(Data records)
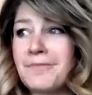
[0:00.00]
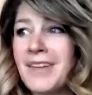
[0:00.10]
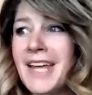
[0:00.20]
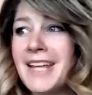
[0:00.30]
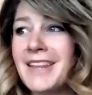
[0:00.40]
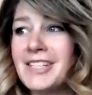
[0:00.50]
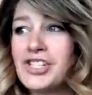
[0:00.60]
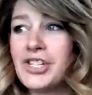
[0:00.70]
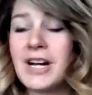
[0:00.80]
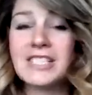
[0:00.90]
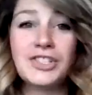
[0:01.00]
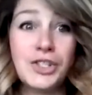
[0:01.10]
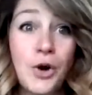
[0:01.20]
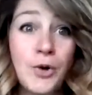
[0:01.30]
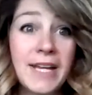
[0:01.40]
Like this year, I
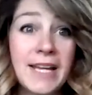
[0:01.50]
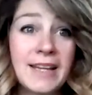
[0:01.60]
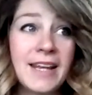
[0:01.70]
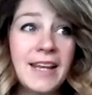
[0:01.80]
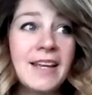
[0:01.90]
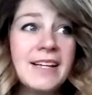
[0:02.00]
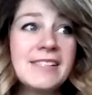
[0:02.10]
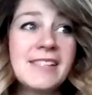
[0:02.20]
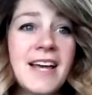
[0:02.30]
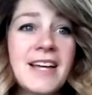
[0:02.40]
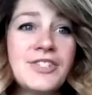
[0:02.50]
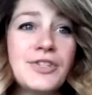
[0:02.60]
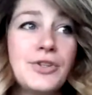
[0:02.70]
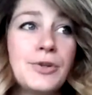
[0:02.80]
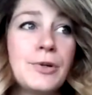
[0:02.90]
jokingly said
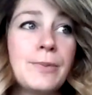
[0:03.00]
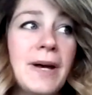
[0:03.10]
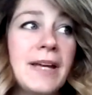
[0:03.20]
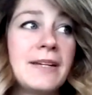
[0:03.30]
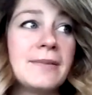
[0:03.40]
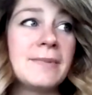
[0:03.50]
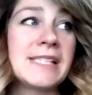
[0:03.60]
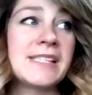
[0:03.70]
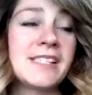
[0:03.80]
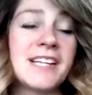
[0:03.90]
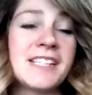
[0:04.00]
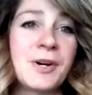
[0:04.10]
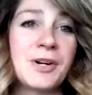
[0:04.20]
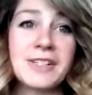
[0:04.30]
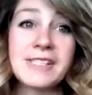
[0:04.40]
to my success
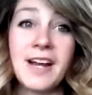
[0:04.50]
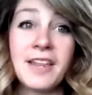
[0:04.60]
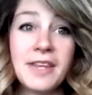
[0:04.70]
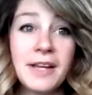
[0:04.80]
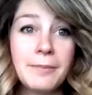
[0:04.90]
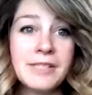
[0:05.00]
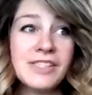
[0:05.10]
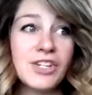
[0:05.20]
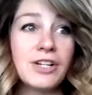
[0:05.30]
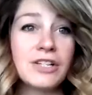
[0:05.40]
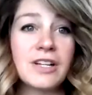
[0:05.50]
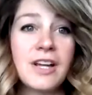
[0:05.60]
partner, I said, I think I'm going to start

WORK REQUIRED:
Set the records down again precisely, skipping every image.

WRITTEN SOLUTION:
[0:00.00]
[0:00.10]
[0:00.20]
[0:00.30]
[0:00.40]
[0:00.50]
[0:00.60]
[0:00.70]
[0:00.80]
[0:00.90]
[0:01.00]
[0:01.10]
[0:01.20]
[0:01.30]
[0:01.40]
Like this year, I
[0:01.50]
[0:01.60]
[0:01.70]
[0:01.80]
[0:01.90]
[0:02.00]
[0:02.10]
[0:02.20]
[0:02.30]
[0:02.40]
[0:02.50]
[0:02.60]
[0:02.70]
[0:02.80]
[0:02.90]
jokingly said
[0:03.00]
[0:03.10]
[0:03.20]
[0:03.30]
[0:03.40]
[0:03.50]
[0:03.60]
[0:03.70]
[0:03.80]
[0:03.90]
[0:04.00]
[0:04.10]
[0:04.20]
[0:04.30]
[0:04.40]
to my success
[0:04.50]
[0:04.60]
[0:04.70]
[0:04.80]
[0:04.90]
[0:05.00]
[0:05.10]
[0:05.20]
[0:05.30]
[0:05.40]
[0:05.50]
[0:05.60]
partner, I said, I think I'm going to start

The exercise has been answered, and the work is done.